Punti di ristoro è un’immersione in uno stato percettivo profondo in cui i corpi possano essere lasciati liberi di vivere nell'istante, di abbandonarsi, in una condizione di fragilità e apertura. Vibranti, sensibili, materiali.

Punti di ristoro indaga la ricerca del piacere, di quegli stati fisici o situazioni nelle quali troviamo appagamento come esseri umani. Situazioni di passaggio che spostano interiormente, che cambiano il battito cardiaco, il respiro, la tensione muscolare, l’adrenalina, in un flusso energetico che amplia spazi, che si abbatte sui corpi o li incorpora.

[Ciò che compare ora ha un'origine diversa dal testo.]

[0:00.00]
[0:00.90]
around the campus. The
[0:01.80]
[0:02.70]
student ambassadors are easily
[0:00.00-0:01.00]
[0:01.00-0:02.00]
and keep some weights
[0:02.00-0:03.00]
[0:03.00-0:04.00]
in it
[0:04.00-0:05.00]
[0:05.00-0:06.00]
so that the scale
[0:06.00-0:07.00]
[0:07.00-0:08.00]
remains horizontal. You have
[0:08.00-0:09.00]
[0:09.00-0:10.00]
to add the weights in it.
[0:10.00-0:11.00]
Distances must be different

Senza uno scopo figurato, ma in quanto corrispondenza di uno stato dell’essere.

Un abbandono al ritmo che genera e governa i movimenti, che per mezzo della loro frequenza, della loro successione o della loro ampiezza, spingono a una sorta di ebrezza.

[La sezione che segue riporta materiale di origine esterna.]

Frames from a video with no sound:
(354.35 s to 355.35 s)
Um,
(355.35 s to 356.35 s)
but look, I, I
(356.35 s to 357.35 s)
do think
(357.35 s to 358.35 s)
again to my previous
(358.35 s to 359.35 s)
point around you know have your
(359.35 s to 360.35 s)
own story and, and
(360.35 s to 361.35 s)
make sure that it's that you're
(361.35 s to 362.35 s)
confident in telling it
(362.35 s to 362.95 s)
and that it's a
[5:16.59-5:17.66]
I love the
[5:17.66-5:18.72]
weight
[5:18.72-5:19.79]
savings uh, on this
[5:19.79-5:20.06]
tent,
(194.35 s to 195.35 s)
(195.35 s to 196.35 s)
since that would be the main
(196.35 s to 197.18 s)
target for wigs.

Una perdita di sé stessi - dentro e fuori, introspettiva o estroversa - attraverso il corpo.

Un tentativo di colmare quell’incolmabile vuoto interno con un ritorno in sé stessi, con un continuo spostamento di prospettiva, di percezione, di relazione con l’altro. Un processo che cerca di dare forma a questa vita interiore, fatta interamente di energia e di sensibilità.

 

Punti di ristoro (Rest points) is an immersion in a deep perceptive state in which bodies can be left free to live in the moment, to abandon themselves, in a condition of fragility and openness. Vibrant, sensitive, material.

Punti di ristoro investigates the search for pleasure, for those physical states or situations in which we find fulfillment as human beings. Situations of passage that move us inwardly, that change our heartbeat, our breath, our muscular tension, our adrenaline, in an energetic flow that expands spaces, that crashes down on bodies or incorporates them. Without a figurative purpose, but as a correspondence of a state of being.

An abandonment to the rhythm that generates and governs the movements, which by means of their frequency, their succession or their amplitude, drive to a sort of inebriation.

A loss of oneself - inside and outside, introspective or extroverted - through the body.

An attempt to fill that unbridgeable internal void with a return to oneself, with a continuous shift of perspective, perception, relationship with the other. A process that seeks to give form to this inner life, made entirely of energy and sensitivity.